> _Work order_: What's needed is an exact copy of all the data below, without pictures.

> _Information given_:
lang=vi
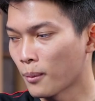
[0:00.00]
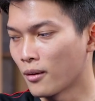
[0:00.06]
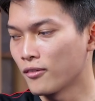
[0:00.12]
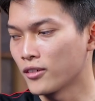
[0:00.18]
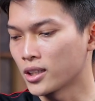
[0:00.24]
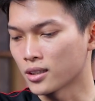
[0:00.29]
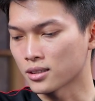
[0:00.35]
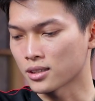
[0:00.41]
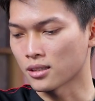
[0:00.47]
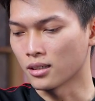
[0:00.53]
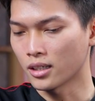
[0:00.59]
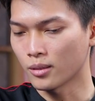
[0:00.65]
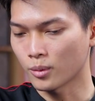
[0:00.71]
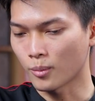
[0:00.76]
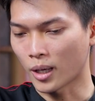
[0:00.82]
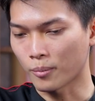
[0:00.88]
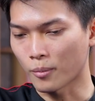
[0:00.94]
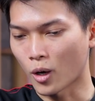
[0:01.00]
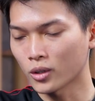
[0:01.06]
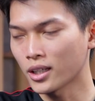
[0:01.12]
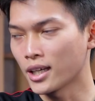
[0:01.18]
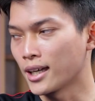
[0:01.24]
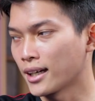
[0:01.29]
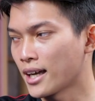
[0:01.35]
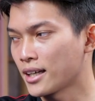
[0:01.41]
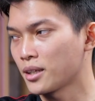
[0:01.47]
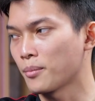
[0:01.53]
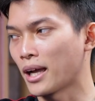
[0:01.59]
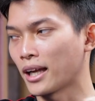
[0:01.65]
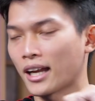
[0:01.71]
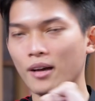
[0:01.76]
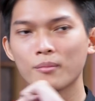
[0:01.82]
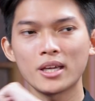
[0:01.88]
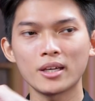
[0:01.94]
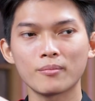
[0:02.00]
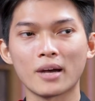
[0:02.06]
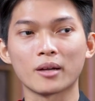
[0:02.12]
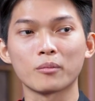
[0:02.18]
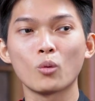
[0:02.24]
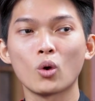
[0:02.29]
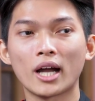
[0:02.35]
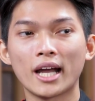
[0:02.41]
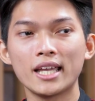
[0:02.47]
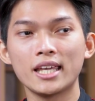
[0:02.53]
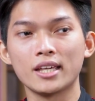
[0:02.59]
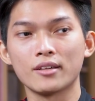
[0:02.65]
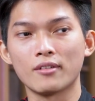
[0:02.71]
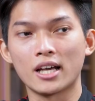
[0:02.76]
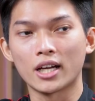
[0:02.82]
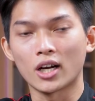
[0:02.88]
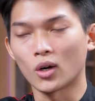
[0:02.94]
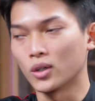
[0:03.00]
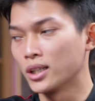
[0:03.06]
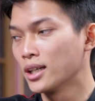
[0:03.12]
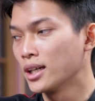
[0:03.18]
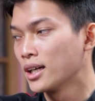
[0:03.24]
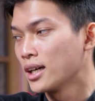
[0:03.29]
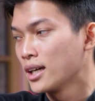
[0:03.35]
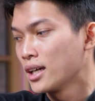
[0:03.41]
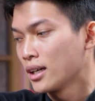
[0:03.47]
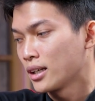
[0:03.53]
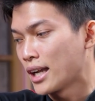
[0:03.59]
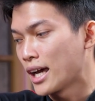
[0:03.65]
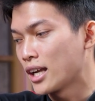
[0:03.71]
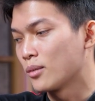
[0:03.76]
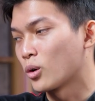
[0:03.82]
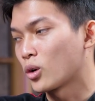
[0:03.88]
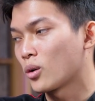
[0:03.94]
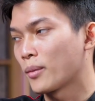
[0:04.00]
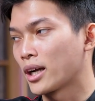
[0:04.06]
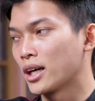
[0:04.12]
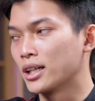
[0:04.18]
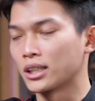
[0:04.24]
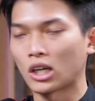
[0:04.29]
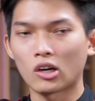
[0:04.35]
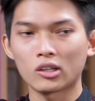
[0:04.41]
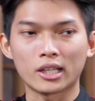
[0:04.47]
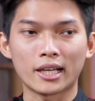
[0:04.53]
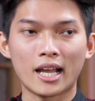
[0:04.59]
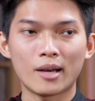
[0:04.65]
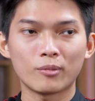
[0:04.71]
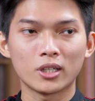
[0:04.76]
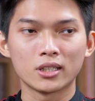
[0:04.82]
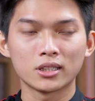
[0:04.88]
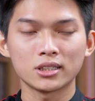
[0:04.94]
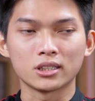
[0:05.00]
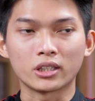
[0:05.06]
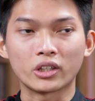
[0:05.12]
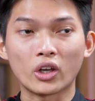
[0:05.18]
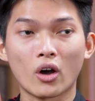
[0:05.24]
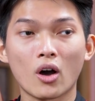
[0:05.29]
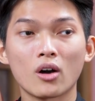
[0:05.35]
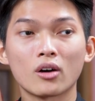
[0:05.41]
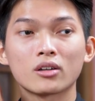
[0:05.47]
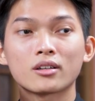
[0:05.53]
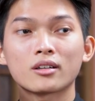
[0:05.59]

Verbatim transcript: bởi vì thực sự khi mà bạn bỏ tiền ra thì bạn đã biết bạn mua cái gì về rồi đây là một con màn hình có thể đáp ứng được cho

> _Output of the exercise_:
lang=vi
[0:00.00]
[0:00.06]
[0:00.12]
[0:00.18]
[0:00.24]
[0:00.29]
[0:00.35]
[0:00.41]
[0:00.47]
[0:00.53]
[0:00.59]
[0:00.65]
[0:00.71]
[0:00.76]
[0:00.82]
[0:00.88]
[0:00.94]
[0:01.00]
[0:01.06]
[0:01.12]
[0:01.18]
[0:01.24]
[0:01.29]
[0:01.35]
[0:01.41]
[0:01.47]
[0:01.53]
[0:01.59]
[0:01.65]
[0:01.71]
[0:01.76]
[0:01.82]
[0:01.88]
[0:01.94]
[0:02.00]
[0:02.06]
[0:02.12]
[0:02.18]
[0:02.24]
[0:02.29]
[0:02.35]
[0:02.41]
[0:02.47]
[0:02.53]
[0:02.59]
[0:02.65]
[0:02.71]
[0:02.76]
[0:02.82]
[0:02.88]
[0:02.94]
[0:03.00]
[0:03.06]
[0:03.12]
[0:03.18]
[0:03.24]
[0:03.29]
[0:03.35]
[0:03.41]
[0:03.47]
[0:03.53]
[0:03.59]
[0:03.65]
[0:03.71]
[0:03.76]
[0:03.82]
[0:03.88]
[0:03.94]
[0:04.00]
[0:04.06]
[0:04.12]
[0:04.18]
[0:04.24]
[0:04.29]
[0:04.35]
[0:04.41]
[0:04.47]
[0:04.53]
[0:04.59]
[0:04.65]
[0:04.71]
[0:04.76]
[0:04.82]
[0:04.88]
[0:04.94]
[0:05.00]
[0:05.06]
[0:05.12]
[0:05.18]
[0:05.24]
[0:05.29]
[0:05.35]
[0:05.41]
[0:05.47]
[0:05.53]
[0:05.59]

Verbatim transcript: bởi vì thực sự khi mà bạn bỏ tiền ra thì bạn đã biết bạn mua cái gì về rồi đây là một con màn hình có thể đáp ứng được cho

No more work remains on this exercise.